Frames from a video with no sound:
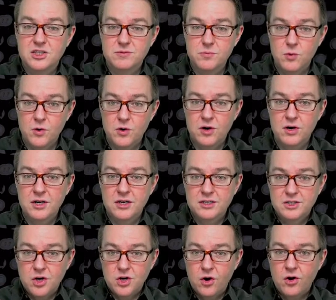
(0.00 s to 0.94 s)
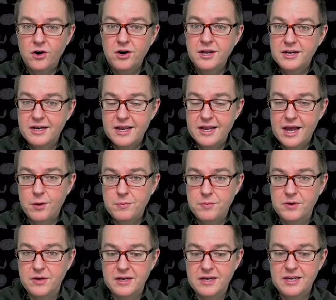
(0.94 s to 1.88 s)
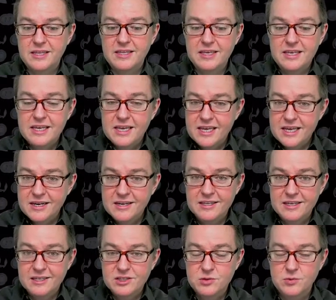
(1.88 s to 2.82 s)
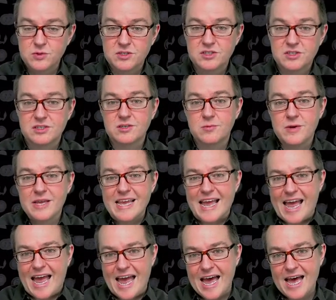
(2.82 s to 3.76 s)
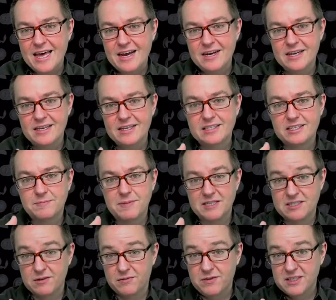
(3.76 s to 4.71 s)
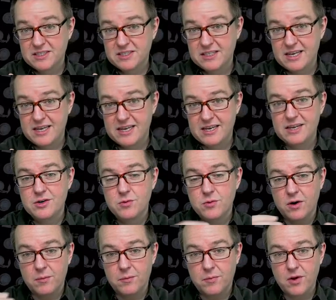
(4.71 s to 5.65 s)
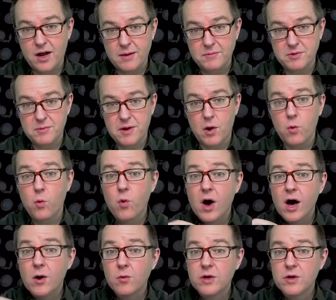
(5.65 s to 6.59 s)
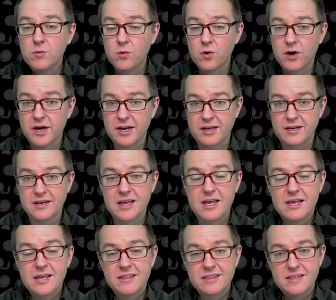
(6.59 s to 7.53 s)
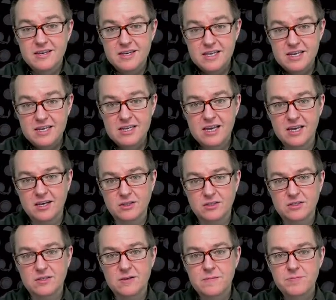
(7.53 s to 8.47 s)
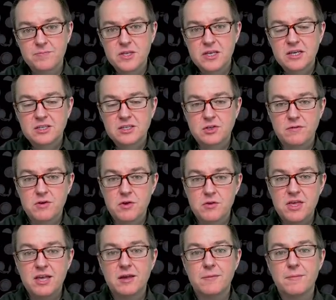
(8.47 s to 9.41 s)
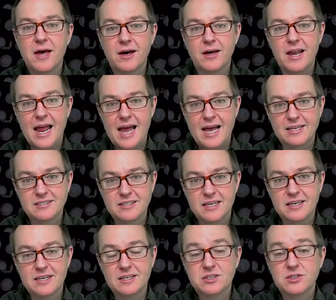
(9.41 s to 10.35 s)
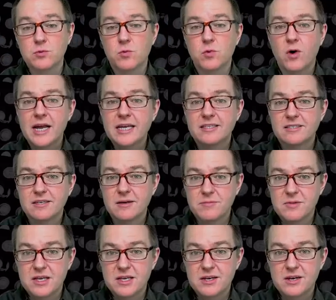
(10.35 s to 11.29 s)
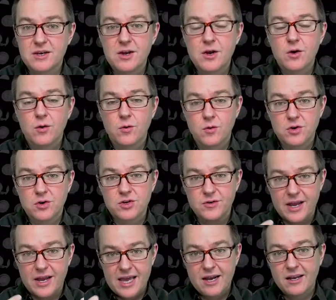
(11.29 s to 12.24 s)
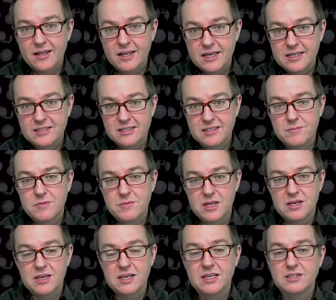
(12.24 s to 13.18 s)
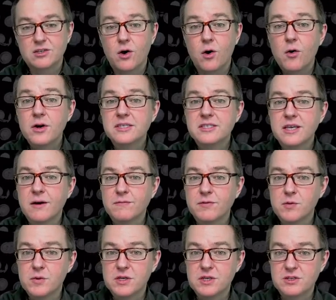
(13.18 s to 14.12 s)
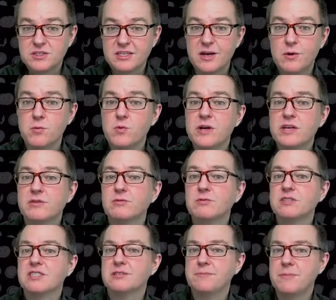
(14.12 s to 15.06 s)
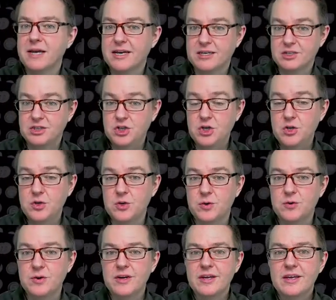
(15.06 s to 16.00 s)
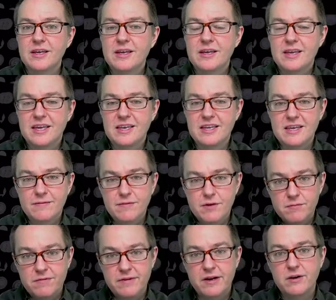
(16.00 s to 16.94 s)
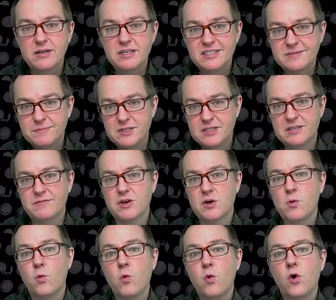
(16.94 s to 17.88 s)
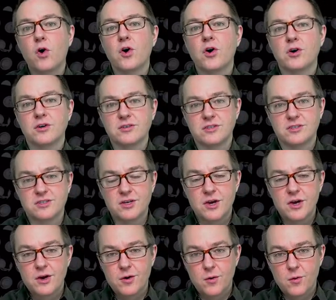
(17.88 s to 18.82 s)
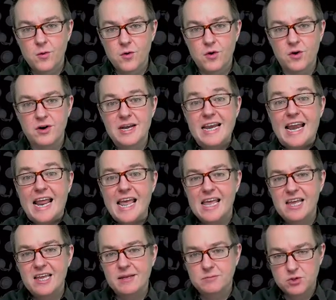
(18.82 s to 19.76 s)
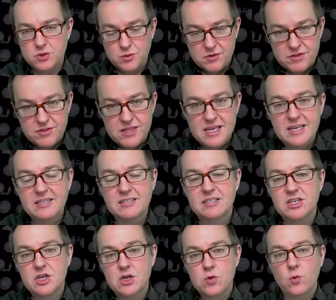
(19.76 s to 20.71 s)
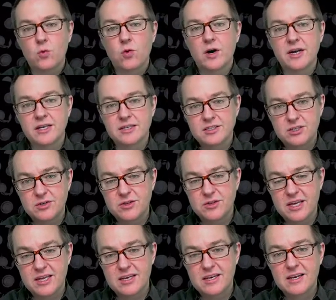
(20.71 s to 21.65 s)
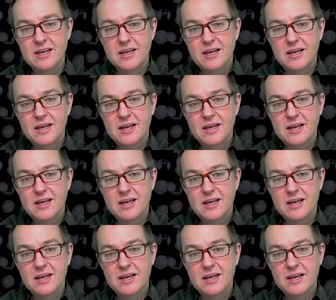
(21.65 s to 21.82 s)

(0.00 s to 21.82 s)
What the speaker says: more targeted output. And the key to this was that we added in specificity into our prompt about what we wanted, the details. So if you think about asking it to write something or to analyze something, it's always helpful when you say with respect to, and give it very specific words or names or things that you want it to then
········
▸ **Problem to solve**
Go through the material above and repeat it exactly. Omit the pictures.

▸ **Answer to the exercise**
Frames from a video with no sound:
(0.00 s to 0.94 s)
(0.94 s to 1.88 s)
(1.88 s to 2.82 s)
(2.82 s to 3.76 s)
(3.76 s to 4.71 s)
(4.71 s to 5.65 s)
(5.65 s to 6.59 s)
(6.59 s to 7.53 s)
(7.53 s to 8.47 s)
(8.47 s to 9.41 s)
(9.41 s to 10.35 s)
(10.35 s to 11.29 s)
(11.29 s to 12.24 s)
(12.24 s to 13.18 s)
(13.18 s to 14.12 s)
(14.12 s to 15.06 s)
(15.06 s to 16.00 s)
(16.00 s to 16.94 s)
(16.94 s to 17.88 s)
(17.88 s to 18.82 s)
(18.82 s to 19.76 s)
(19.76 s to 20.71 s)
(20.71 s to 21.65 s)
(21.65 s to 21.82 s)

(0.00 s to 21.82 s)
What the speaker says: more targeted output. And the key to this was that we added in specificity into our prompt about what we wanted, the details. So if you think about asking it to write something or to analyze something, it's always helpful when you say with respect to, and give it very specific words or names or things that you want it to then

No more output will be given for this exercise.